[MATERIAL SUPPLIED Boundary: Start]

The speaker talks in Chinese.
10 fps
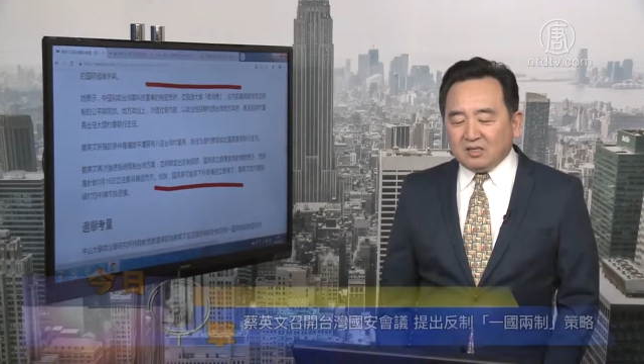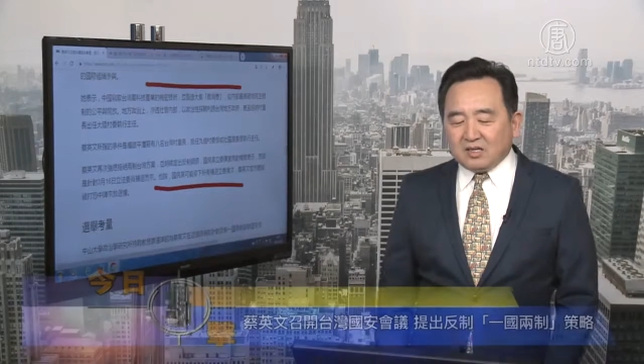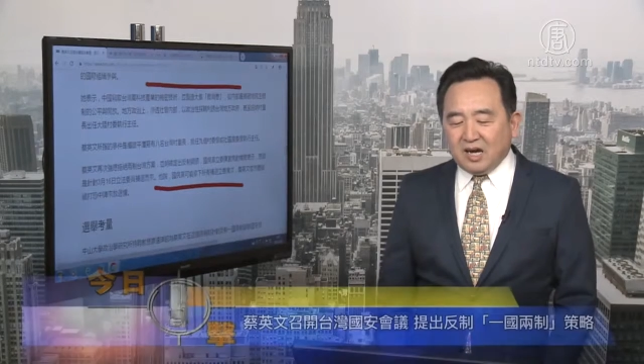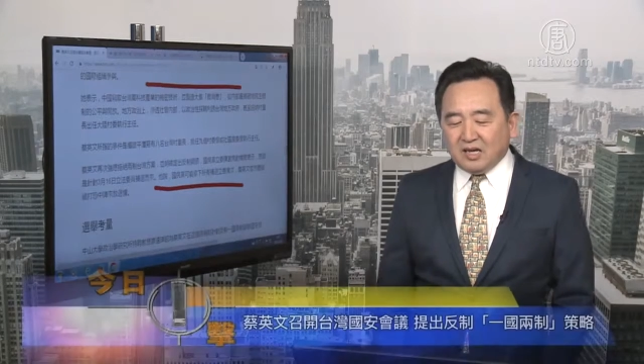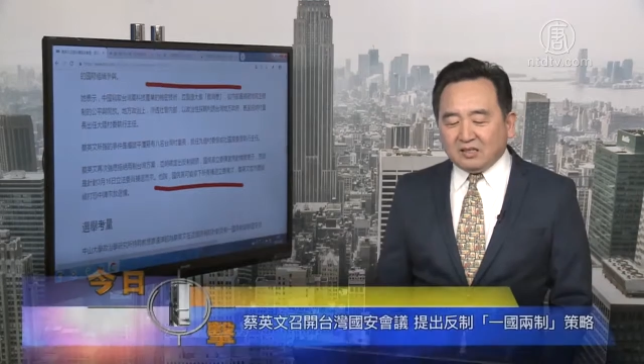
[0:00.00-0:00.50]

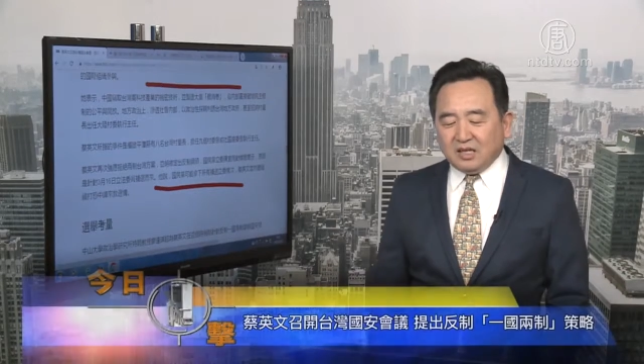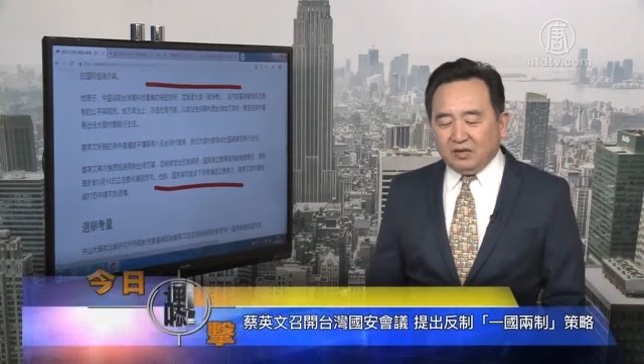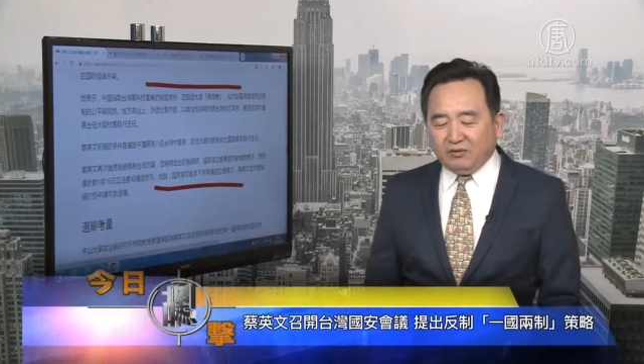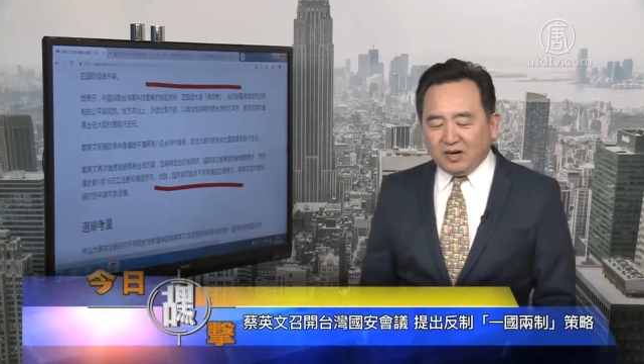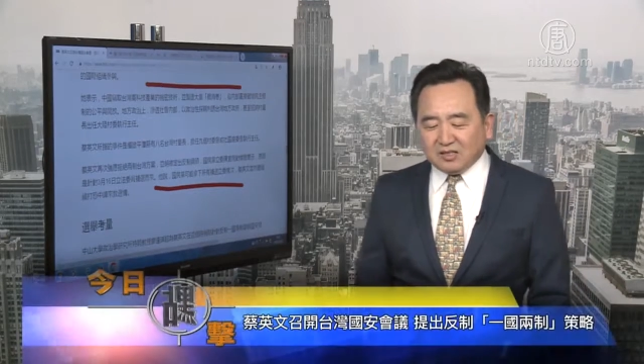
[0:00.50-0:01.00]
在
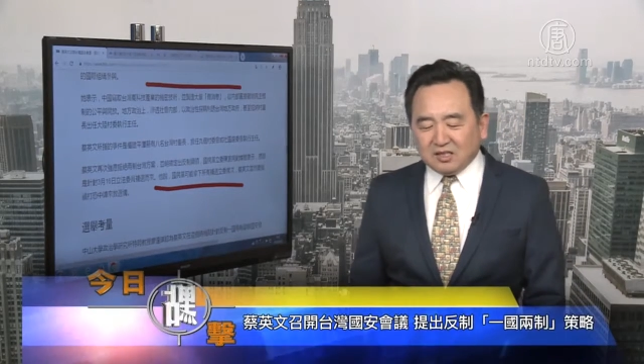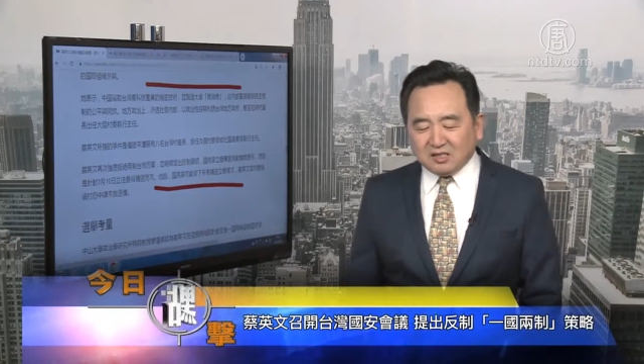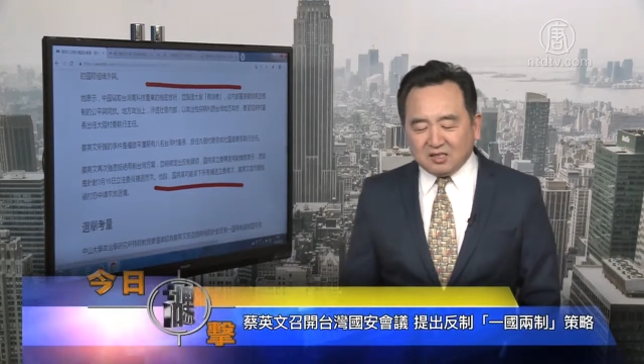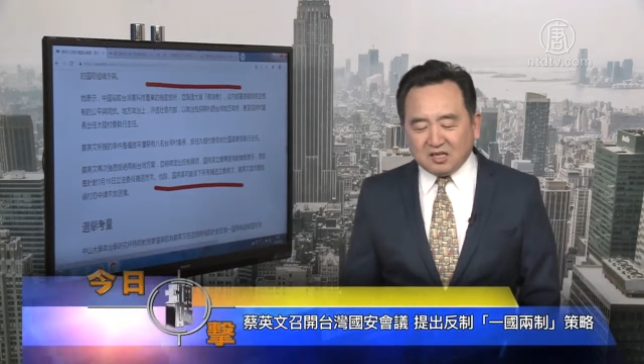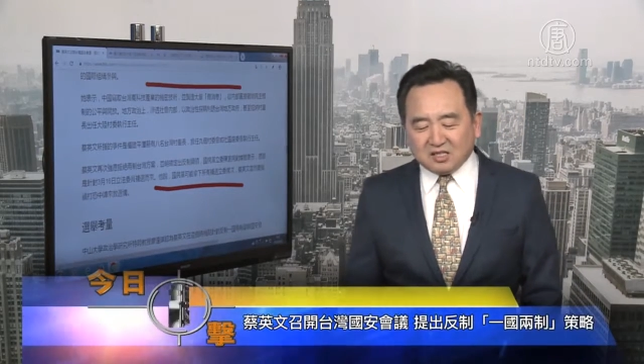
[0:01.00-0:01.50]
地方
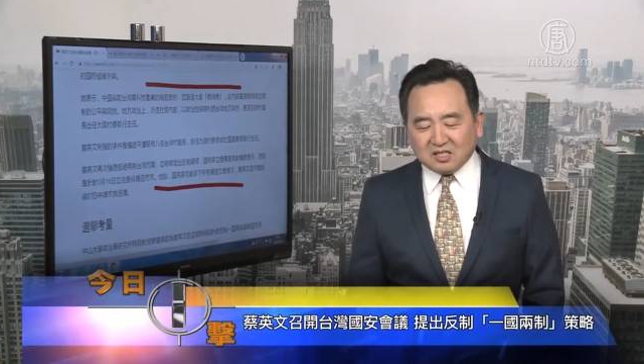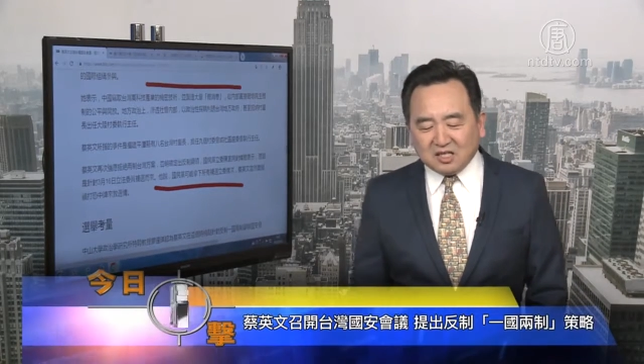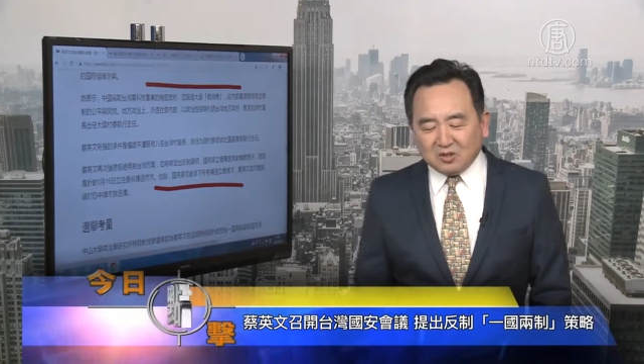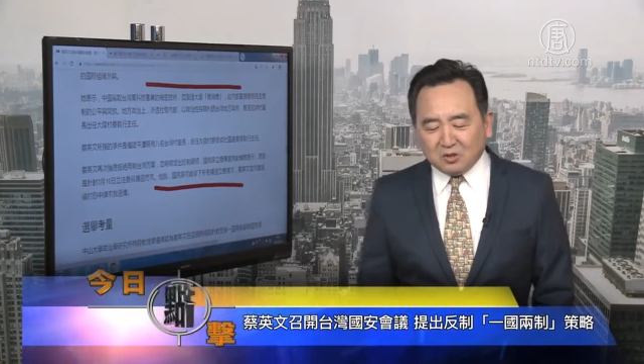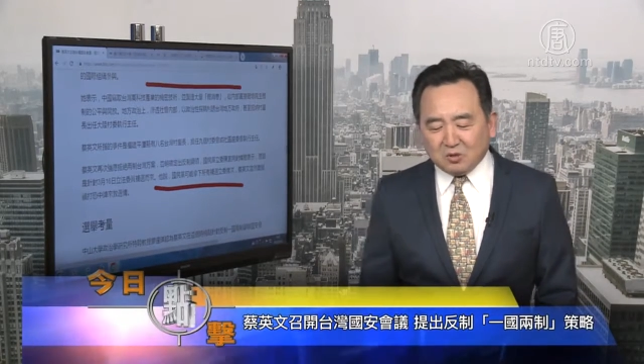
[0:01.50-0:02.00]
政治上
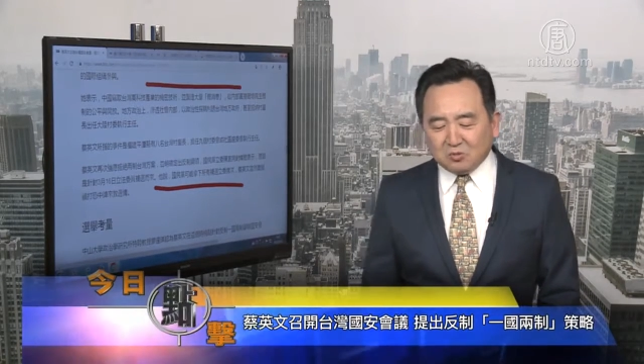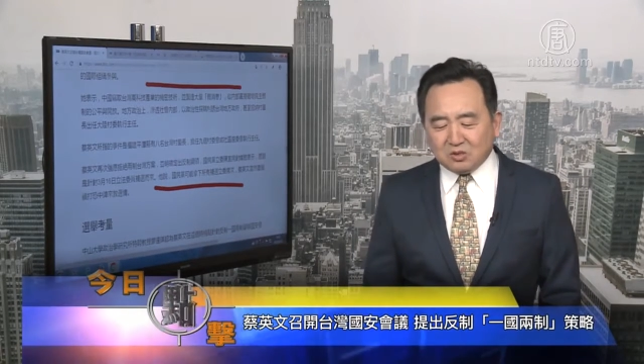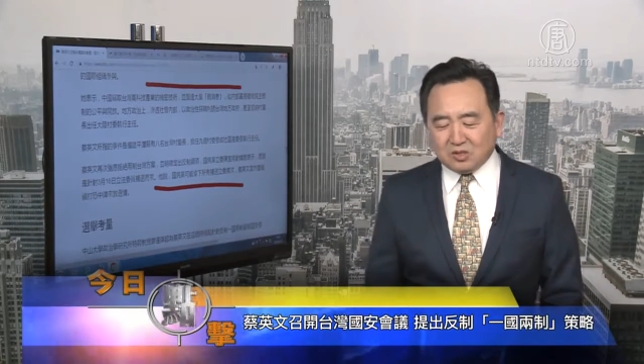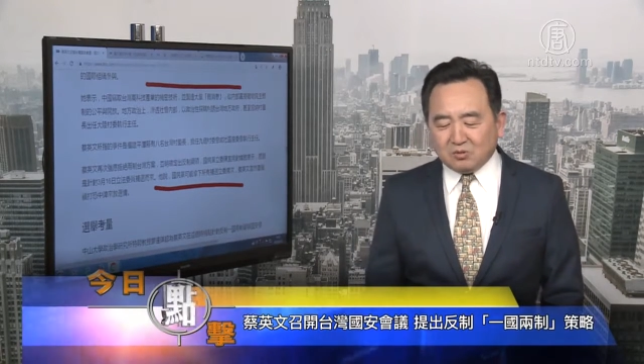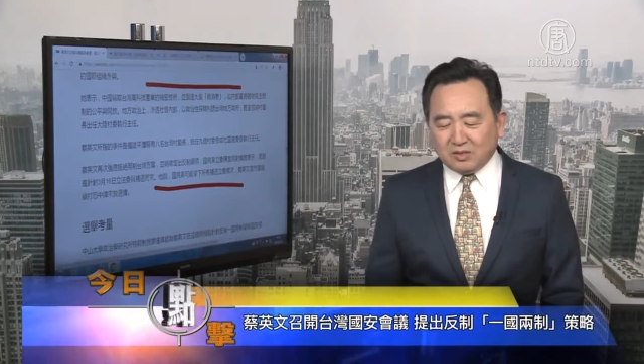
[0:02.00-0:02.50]
渗透
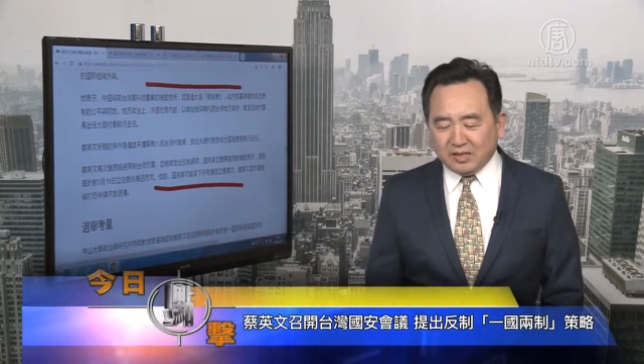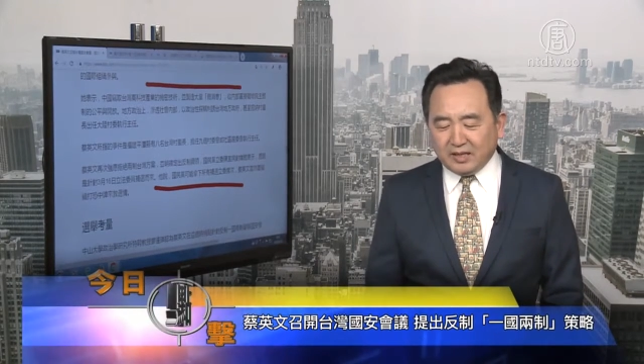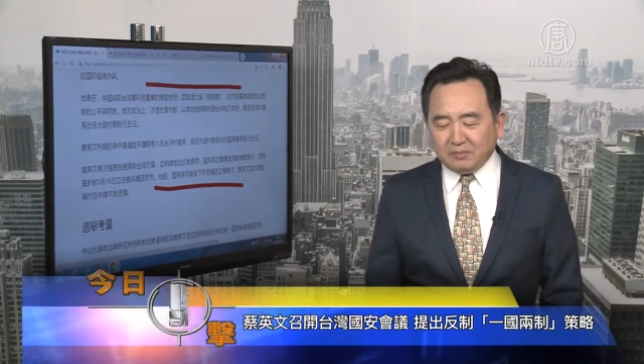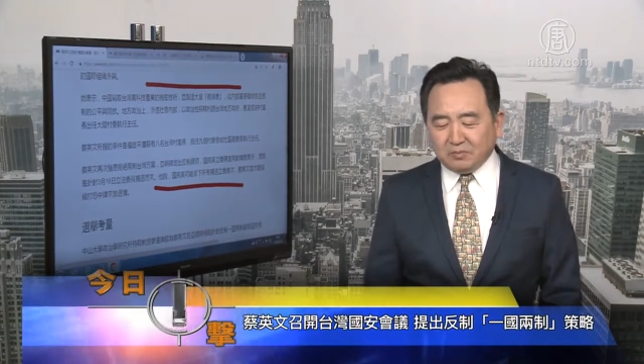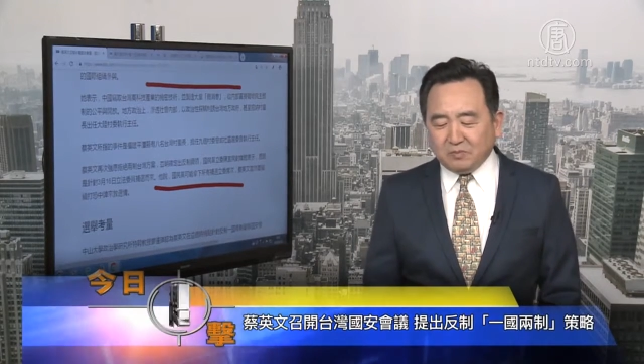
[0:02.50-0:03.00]
社会
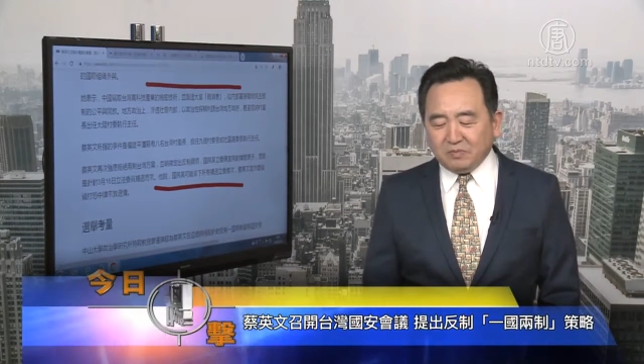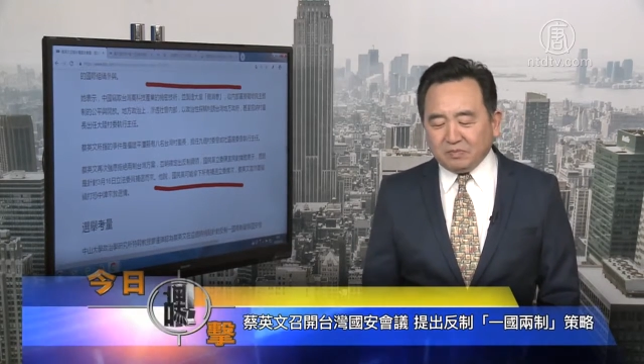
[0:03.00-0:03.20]
内部，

[MATERIAL SUPPLIED Boundary: End]

● **EXERCISE DESCRIPTION**
Once the pictures are removed, print all the remaining data exactly as it stands.

● **EXERCISE RESPONSE**
The speaker talks in Chinese.
10 fps
[0:00.00-0:00.50]

[0:00.50-0:01.00]
在
[0:01.00-0:01.50]
地方
[0:01.50-0:02.00]
政治上
[0:02.00-0:02.50]
渗透
[0:02.50-0:03.00]
社会
[0:03.00-0:03.20]
内部，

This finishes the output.